* **Requirement**:
With pictures left out, set down every record word for word.

(Collected data)
▬▬▬▬▬▬
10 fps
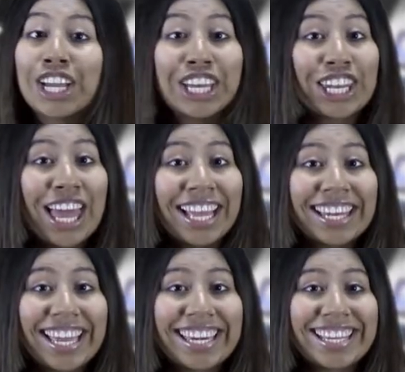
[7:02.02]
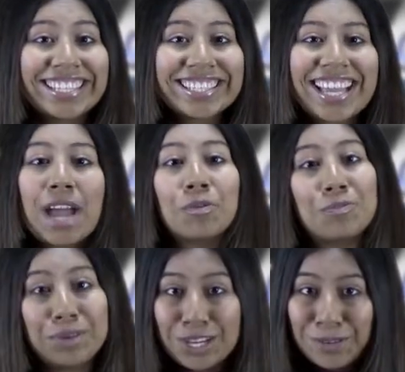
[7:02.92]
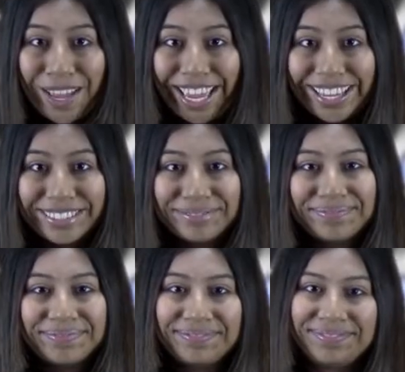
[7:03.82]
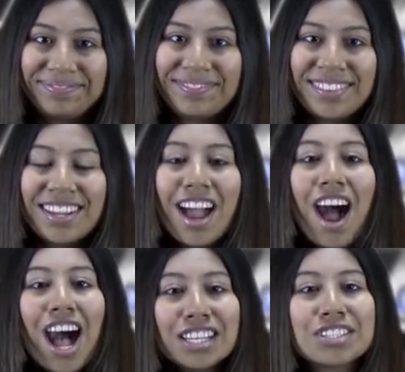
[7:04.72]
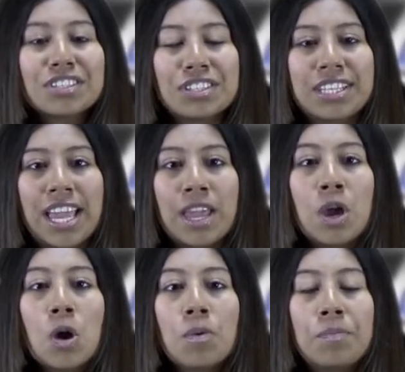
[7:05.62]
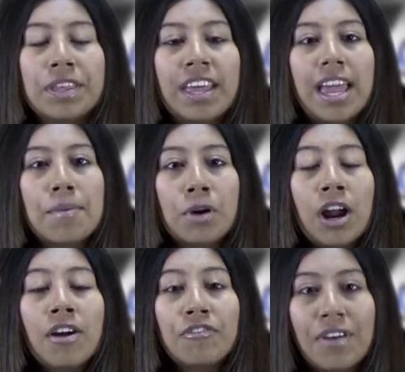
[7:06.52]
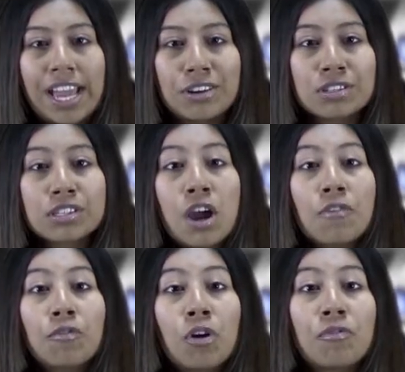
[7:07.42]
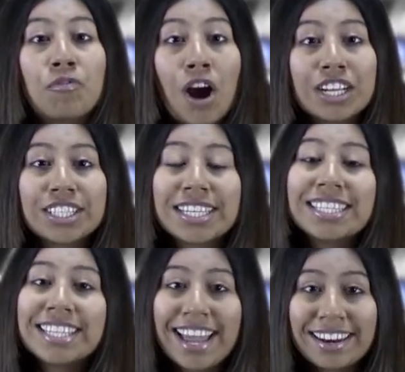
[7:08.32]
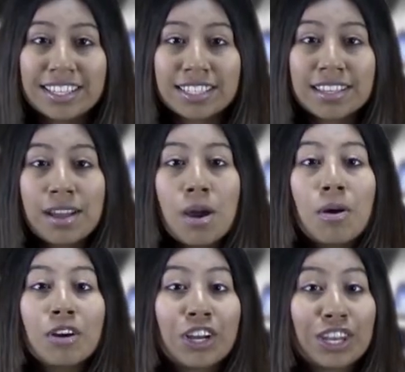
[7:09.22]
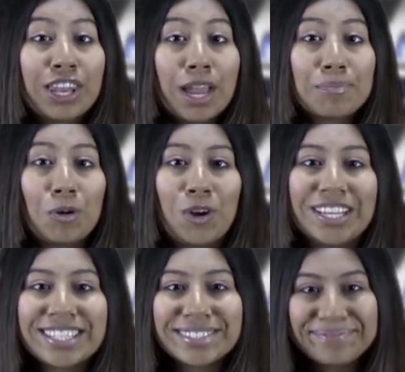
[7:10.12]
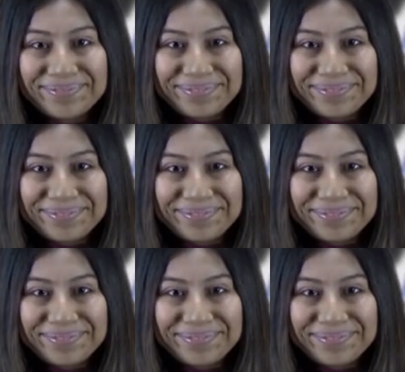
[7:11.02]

Good luck, ladies, and we'll be away. Also today will be the MRL Finals for varsity tennis. Good luck, boys.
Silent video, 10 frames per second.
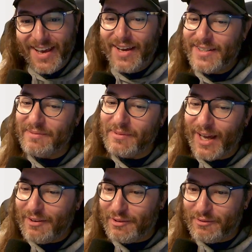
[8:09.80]
some
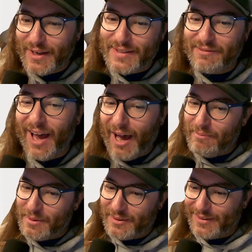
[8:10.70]
life events have
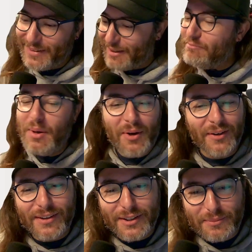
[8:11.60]
happened and I've put on
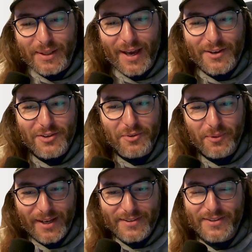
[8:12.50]
a little bit extra
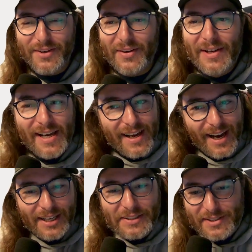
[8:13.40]
weight. So
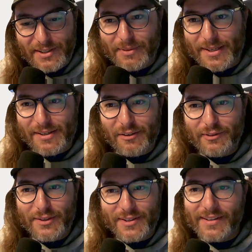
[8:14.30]
I don't see myself
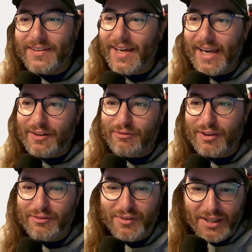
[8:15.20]
using the
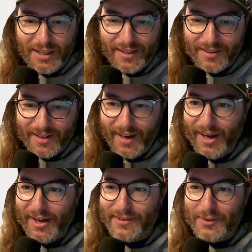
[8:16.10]
850
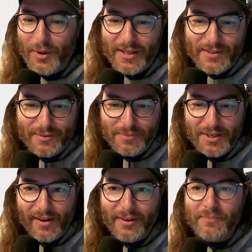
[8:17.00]
in quite some
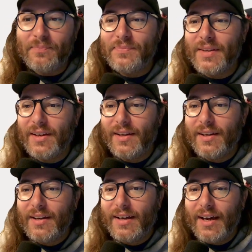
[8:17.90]
time.
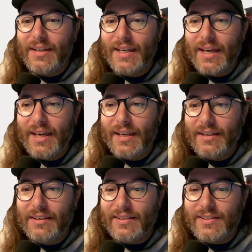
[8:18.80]
And
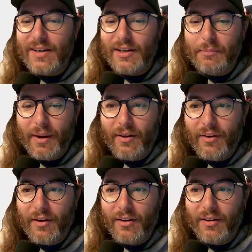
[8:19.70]
then let's talk
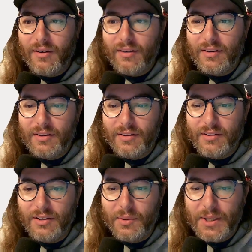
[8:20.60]
about our
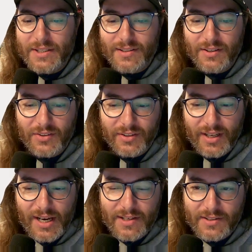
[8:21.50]
newest,
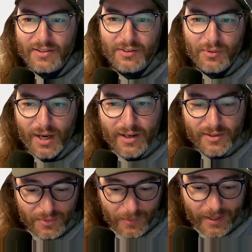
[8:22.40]
latest, and
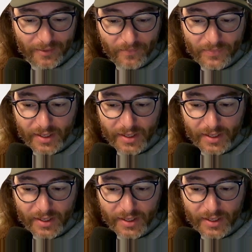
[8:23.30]
greatest wing,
▬▬▬▬▬▬
* **Written answer**:
10 fps
[7:02.02]
[7:02.92]
[7:03.82]
[7:04.72]
[7:05.62]
[7:06.52]
[7:07.42]
[7:08.32]
[7:09.22]
[7:10.12]
[7:11.02]

Good luck, ladies, and we'll be away. Also today will be the MRL Finals for varsity tennis. Good luck, boys.
Silent video, 10 frames per second.
[8:09.80]
some
[8:10.70]
life events have
[8:11.60]
happened and I've put on
[8:12.50]
a little bit extra
[8:13.40]
weight. So
[8:14.30]
I don't see myself
[8:15.20]
using the
[8:16.10]
850
[8:17.00]
in quite some
[8:17.90]
time.
[8:18.80]
And
[8:19.70]
then let's talk
[8:20.60]
about our
[8:21.50]
newest,
[8:22.40]
latest, and
[8:23.30]
greatest wing,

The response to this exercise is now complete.